### Task details
Your task is to retype every entry exactly while omitting the pictures.

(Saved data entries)
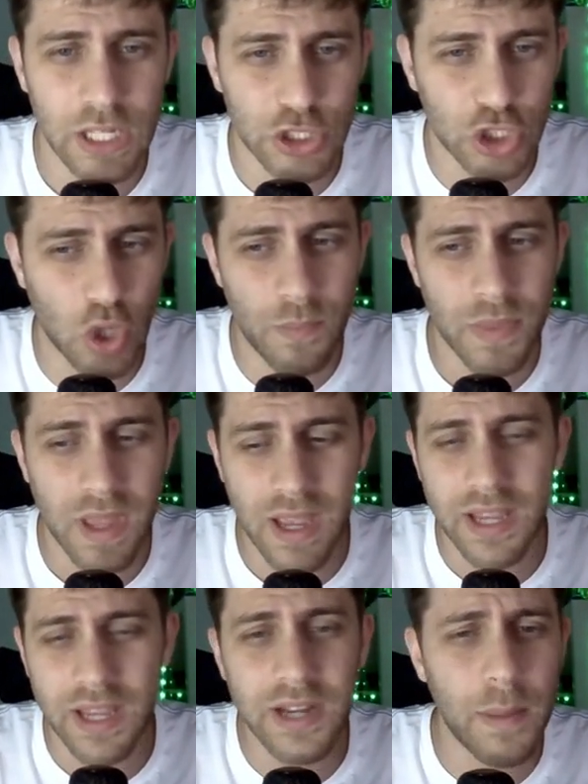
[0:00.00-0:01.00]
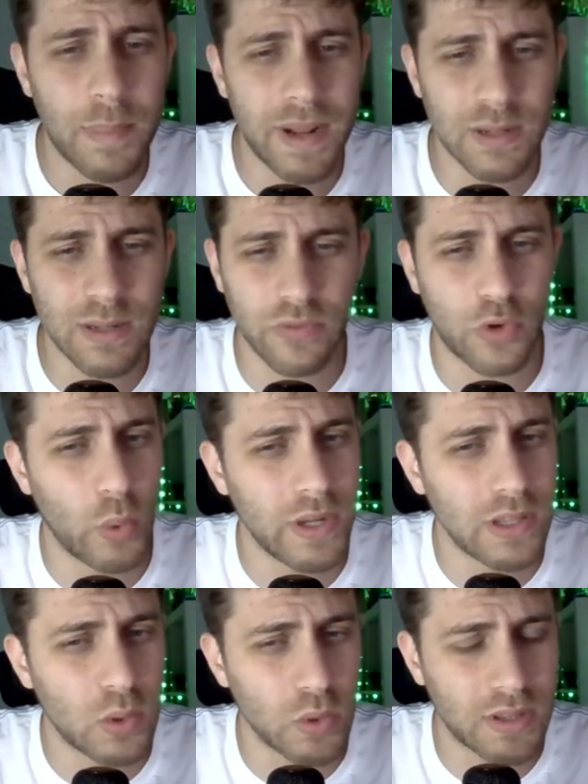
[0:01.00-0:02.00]
So here I played him with
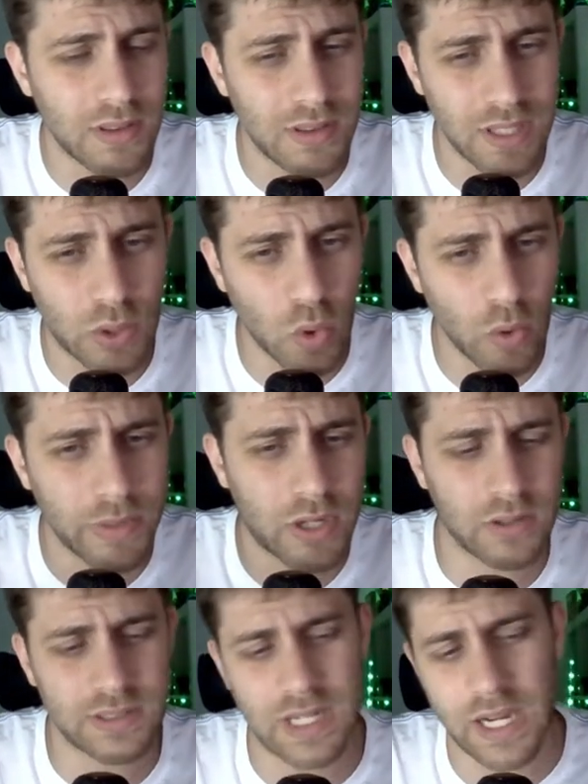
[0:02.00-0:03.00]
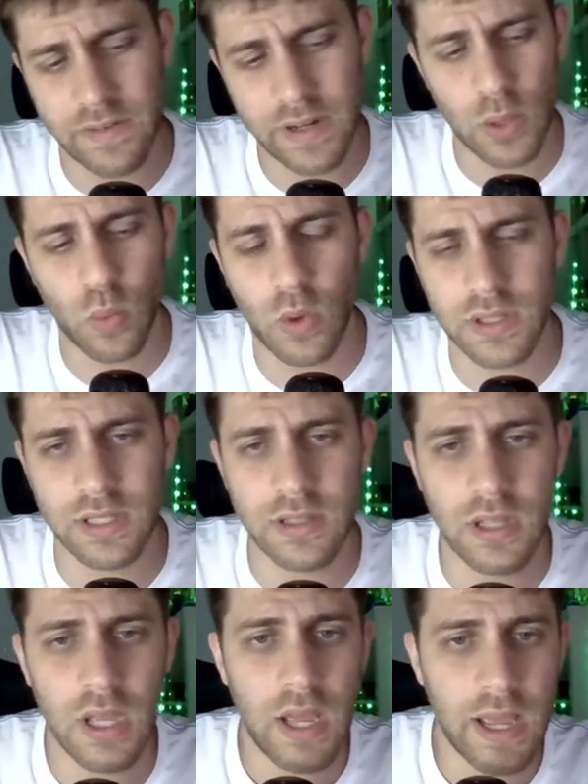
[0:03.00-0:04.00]
queen d2 because I really wanted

### Answer section
[0:00.00-0:01.00]
[0:01.00-0:02.00]
So here I played him with
[0:02.00-0:03.00]
[0:03.00-0:04.00]
queen d2 because I really wanted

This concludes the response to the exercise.